Johannesburg est quant à elle la ville la plus mal aimée, évitée, crainte… les américains qui auraient été contraints d’y rester choisiront entre le Four Seasons et le Saxon. Beaucoup resteront dans l’un des hôtels de l’aéroport (la majorité) et certains enfin s’agglutineront dans le quartier de Sandton qui était à l’avant-garde… dans les années 90. Et quelques fous choisiront des adresses de charmes (Satyagraha House ou d’autres guest houses de belle qualité mais avec moins d’histoire), certains choisiront Melrose Arch (un « sandton » mais plus moderne et tout aussi insipide) et d’autres iront même jusqu’à tenter une nuit dans les townships. Mais si l’on va à Johannesburg, c’est pour découvrir 4 axes principaux : les vestiges de la lutte anti apartheid (ils sont nombreux mais le plus fameux et le musée de l’apartheid aux portes de Soweto ou Soweto elle-même), les aspects économiques de la ville (le diamant, l’or, l’histoire des mines avec le Worker’s Museum), l’aspect contemporain énorme (avec le WAM, musée d’art contemporain, Maboneng ou Braamfontein, quartiers branchés et arty) ou plus loin Nirox) et l’aspect souvent méconnu lié au site paléontologique de Cradle of Humankind (site des premiers hominidés classé au patrimoine mondial et seulement situé à quelques dizaines de kilomètres de la ville).

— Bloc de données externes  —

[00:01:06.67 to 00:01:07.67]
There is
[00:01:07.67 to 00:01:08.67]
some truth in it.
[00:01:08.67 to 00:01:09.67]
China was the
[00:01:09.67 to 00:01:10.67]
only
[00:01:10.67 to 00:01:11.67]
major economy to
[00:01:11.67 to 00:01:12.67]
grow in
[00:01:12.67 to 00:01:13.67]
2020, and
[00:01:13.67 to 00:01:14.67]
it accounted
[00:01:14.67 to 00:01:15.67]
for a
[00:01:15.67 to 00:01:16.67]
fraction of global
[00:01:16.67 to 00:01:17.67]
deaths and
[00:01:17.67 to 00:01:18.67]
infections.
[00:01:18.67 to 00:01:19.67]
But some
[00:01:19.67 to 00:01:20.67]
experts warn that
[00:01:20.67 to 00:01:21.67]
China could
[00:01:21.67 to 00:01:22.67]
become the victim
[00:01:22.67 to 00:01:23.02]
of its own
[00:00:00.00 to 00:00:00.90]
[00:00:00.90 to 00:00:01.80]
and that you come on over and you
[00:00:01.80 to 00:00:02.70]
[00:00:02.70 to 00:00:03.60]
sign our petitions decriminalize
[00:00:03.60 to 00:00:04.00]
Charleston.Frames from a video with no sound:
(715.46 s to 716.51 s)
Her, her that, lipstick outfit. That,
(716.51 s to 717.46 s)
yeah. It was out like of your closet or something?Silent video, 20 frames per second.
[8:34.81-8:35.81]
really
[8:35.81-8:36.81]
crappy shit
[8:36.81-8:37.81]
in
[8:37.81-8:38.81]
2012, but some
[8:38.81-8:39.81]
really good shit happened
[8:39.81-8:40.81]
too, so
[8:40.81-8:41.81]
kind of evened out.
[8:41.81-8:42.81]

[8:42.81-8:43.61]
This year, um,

Alors, il n’y a rien à voir dans les villes sud africaines ? Certes, l’envie de départ était peut être la brousse et le Cap. Mais quel gâchis que de passer à côté de ces trésors cachés, de ce côté vibrant, actuel et enthousiasmant de l’Afrique du Sud. Alors, évidemment, cela demande des efforts et le voyageur ne sera que peu aidé en cela par les professionnels (à l’exception de quelques uns)… Aller en Afrique du Sud sans découvrir les villes et les vraies villes sud africaines est, j’ose le dire, une faute de goût absolue. C’est surtout ne pas donner sa chance à l’Afrique du Sud de montrer toute sa diversité et son énergie.